### Supplied material
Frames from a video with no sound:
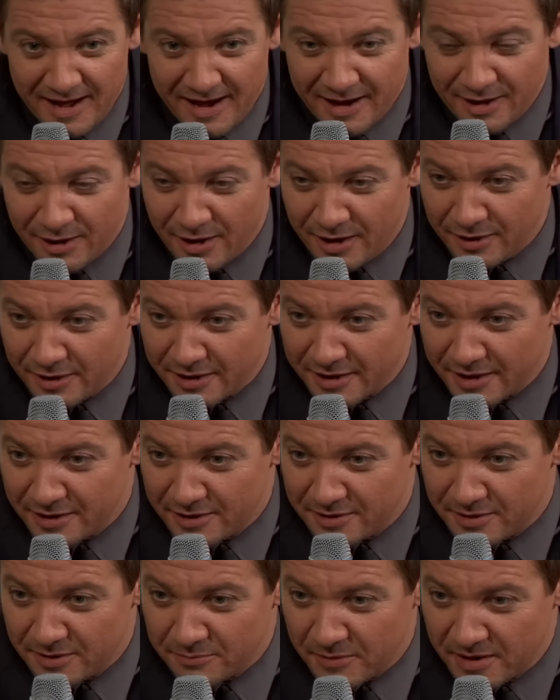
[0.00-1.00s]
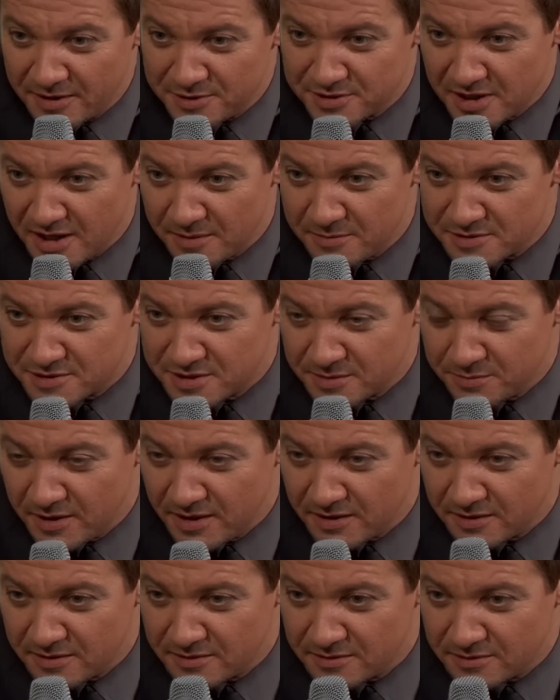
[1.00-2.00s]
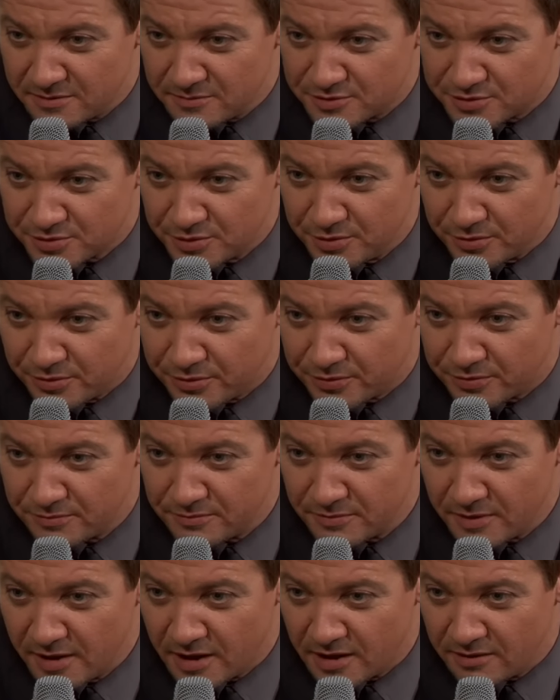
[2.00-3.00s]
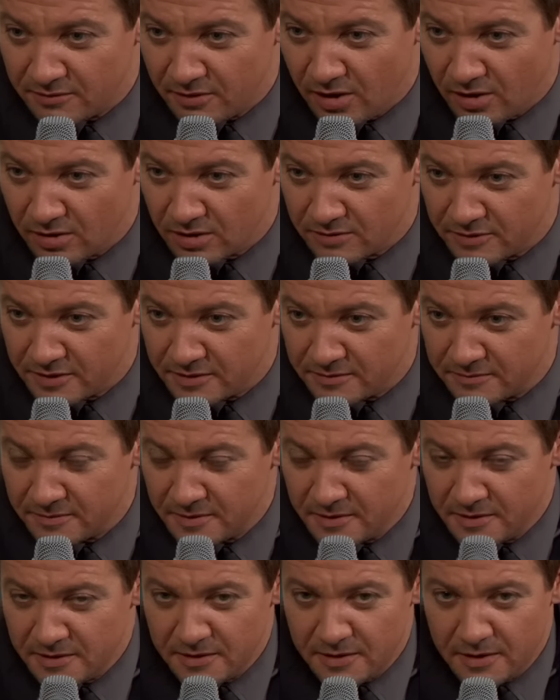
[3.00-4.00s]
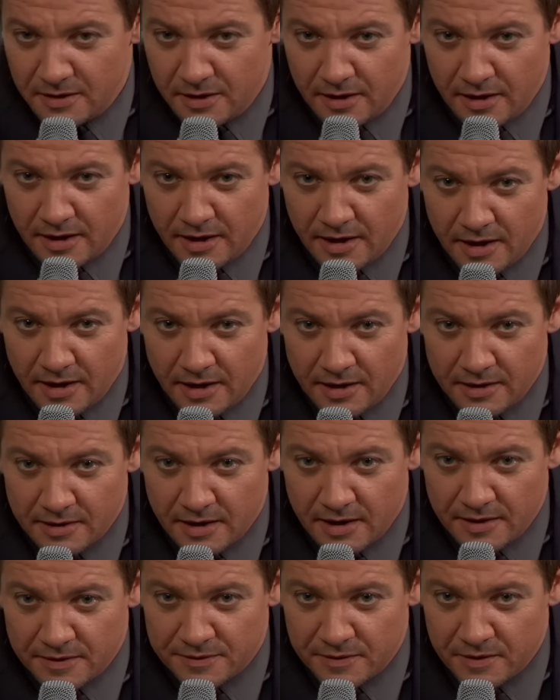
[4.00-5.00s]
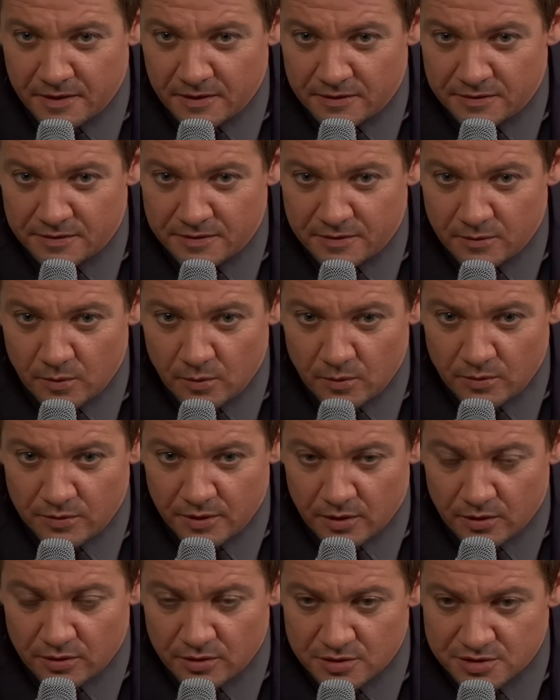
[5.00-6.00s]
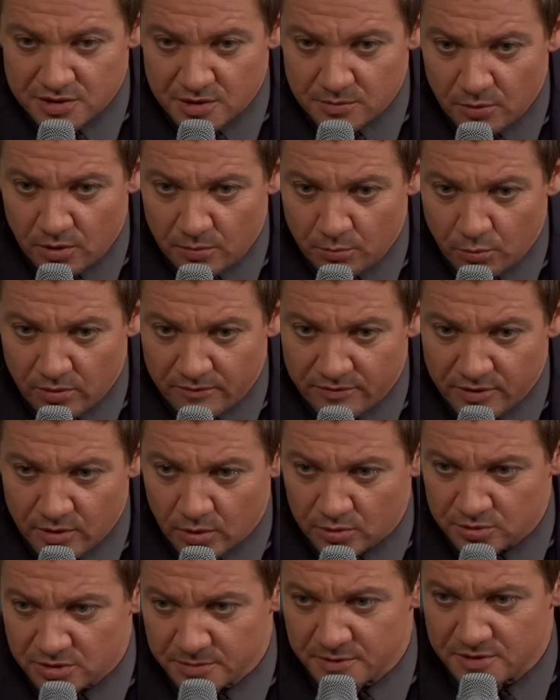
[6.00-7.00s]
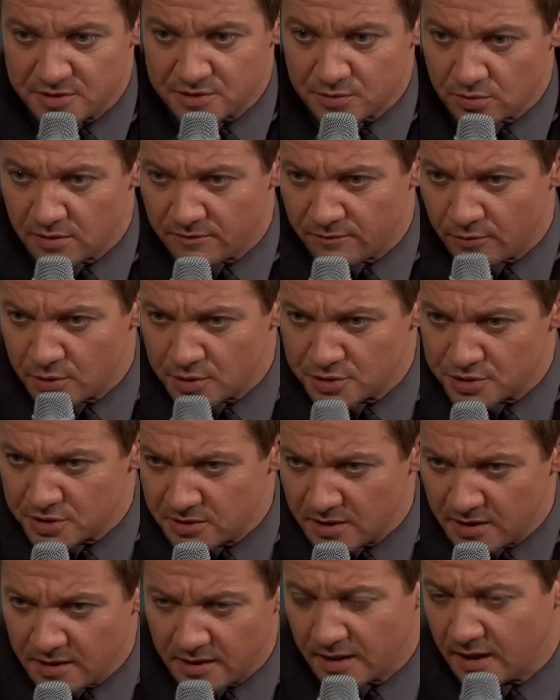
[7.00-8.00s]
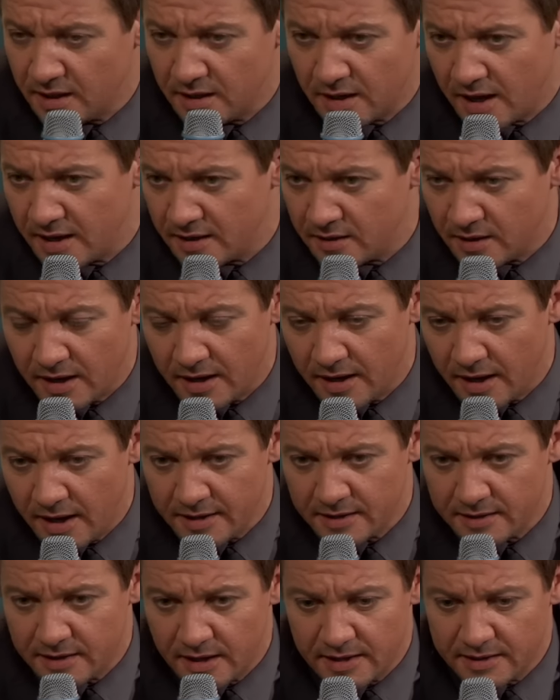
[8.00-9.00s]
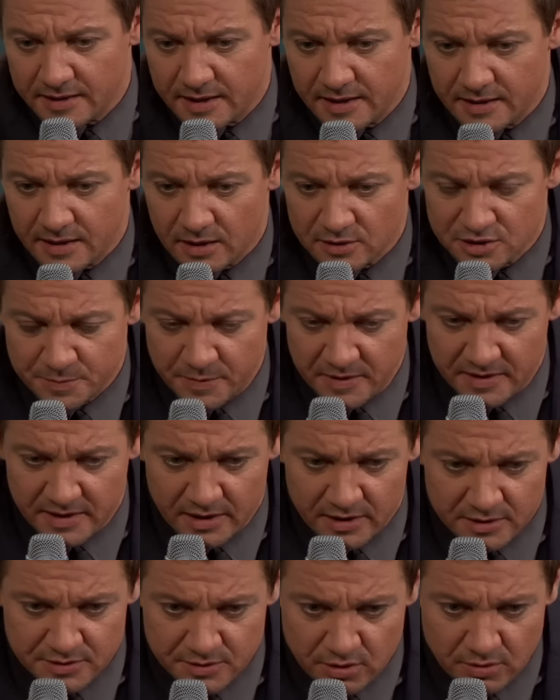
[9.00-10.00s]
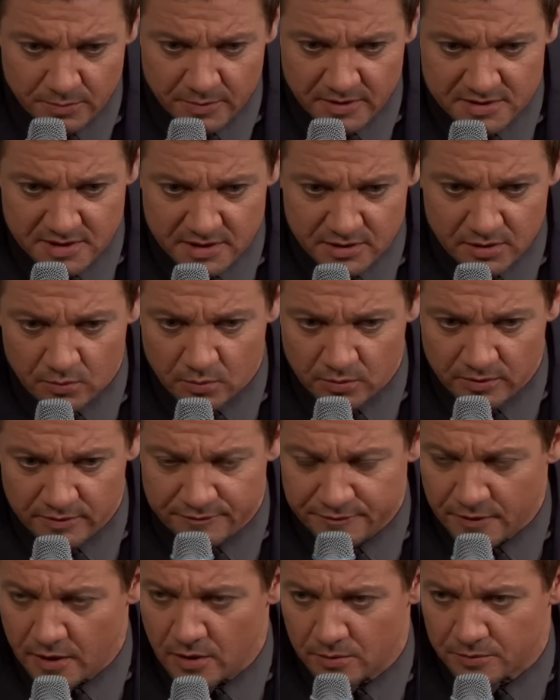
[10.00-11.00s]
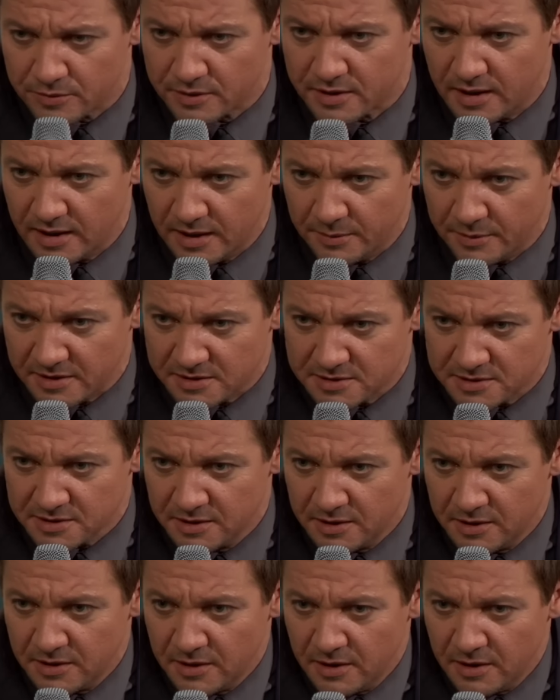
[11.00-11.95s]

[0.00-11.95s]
I, all I got. My job is to make truth out of all of it, and I think they're using more of the ultimate sort of version. And again, I, I, I can't. I'll speak out of turn because I don't really follow the comics.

### Problem description
If a picture appears in the records, omit it and print everything else exactly.

### Answer to this task
Frames from a video with no sound:
[0.00-1.00s]
[1.00-2.00s]
[2.00-3.00s]
[3.00-4.00s]
[4.00-5.00s]
[5.00-6.00s]
[6.00-7.00s]
[7.00-8.00s]
[8.00-9.00s]
[9.00-10.00s]
[10.00-11.00s]
[11.00-11.95s]

[0.00-11.95s]
I, all I got. My job is to make truth out of all of it, and I think they're using more of the ultimate sort of version. And again, I, I, I can't. I'll speak out of turn because I don't really follow the comics.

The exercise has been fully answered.